Thoughts on Term “Personal Data” in the Context of Commercial Companies

Ufuk TEKİN

Kişinin, “kendisine ait bilgileri” olarak ifade edilen kişisel verileri üzerindeki denetimini kaybetmesi, onun bireysel özerkliğini kaybetmesiyle doğrudan ilgilidir. Bu açıdan bakıldığında kişisel verilerin korunması hakkı, insan onuru, özel hayatın gizliliği, kişinin maddi ve manevi varlığını koruma ve geliştirme hakkı gibi kavramlarla yakından ilişkili olması sebebiyle temel bir insan hakkı olarak kabul edilmektedir. Özellikle 1970’li yıllardan sonra teknolojide yaşanan gelişmelerin de etkisiyle kişisel verilerin kolaylıkla ele geçirilebilecek ve istismar edilebilecek olması, onların daha sıkı korunması ihtiyacını da beraberinde getirmiştir. Bu ihtiyaç çerçevesinde ulusal ve uluslararası düzeyde birçok metin oluşturulmuştur. Ülkemizde ise 2010 yılından sonra temel hak ve özgürlüklerden biri olarak kabul edilen kişisel verilerin korunması hakkı, 2016 yılında yürürlüğe giren 6698 sayılı Kişisel Verilerin Korunması Kanunu’yla (KVKK) özel olarak korunmaya çalışılmıştır. Ancak bu Kanun’da kişisel veri terimi, “kimliği belirli veya belirlenebilir gerçek kişiye ilişkin her türlü bilgi” şeklinde, tüzel kişileri dışlayacak biçimde kaleme alınmıştır. Dernek ve vakıflara kıyasla ticaret şirketleri bakımından amacın insani olmaktan çok iktisadi olduğu düşünüldüğünde, çalışmamızda özellikle ticaret şirketlerinin kişisel verilerinin söz konusu olup olamayacağı, şayet olacaksa bu verilerin hangi hükümlere göre korunması gerektiği açıklanmaya çalışılacaktır.

Kişisel Veri, İlgili Kişi, Tüzel Kişi, Ticaret Şirketleri.

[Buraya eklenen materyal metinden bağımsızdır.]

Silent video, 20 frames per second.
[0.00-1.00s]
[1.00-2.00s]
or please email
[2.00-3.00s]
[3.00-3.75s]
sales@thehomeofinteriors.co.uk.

The loss of the control over one's personal data, which is expressed as his/her own information, is directly related to his/her loss of individual autonomy. In this respect, the right on personal data protection is regarded as a fundamental human right since it is closely related to human dignity, personal privacy and the right to protect and improve one's material and spiritual existence. Especially after the 1970s, the fact that personal data can be easily seized and exploited with the effect of the developments in technology has brought the need for more protection. In accordance with this need, many national and international texts have been created. The most current of these texts is the General Data Protection Regulation (GDPR) of the European Union adopted in 2016. In Turkey, the right on personal data protection, which is accepted as one of the fundamental rights and freedoms after 2010, is tried to be protected by the Code on the Protection of Personal Data (PPDC) numbered 6698. However, according to this Code, the term “personal data” is defined as “any kind of information about an identified or identifiable natural person” and excludes the legal entities. Considering that the purpose is more economic than humanitarian in terms of trade companies compared to associations and foundations, in this study, the issues such as whether commercial companies are able to have personal data or not and if they do, which regulations should protect them, will be examined and discussed.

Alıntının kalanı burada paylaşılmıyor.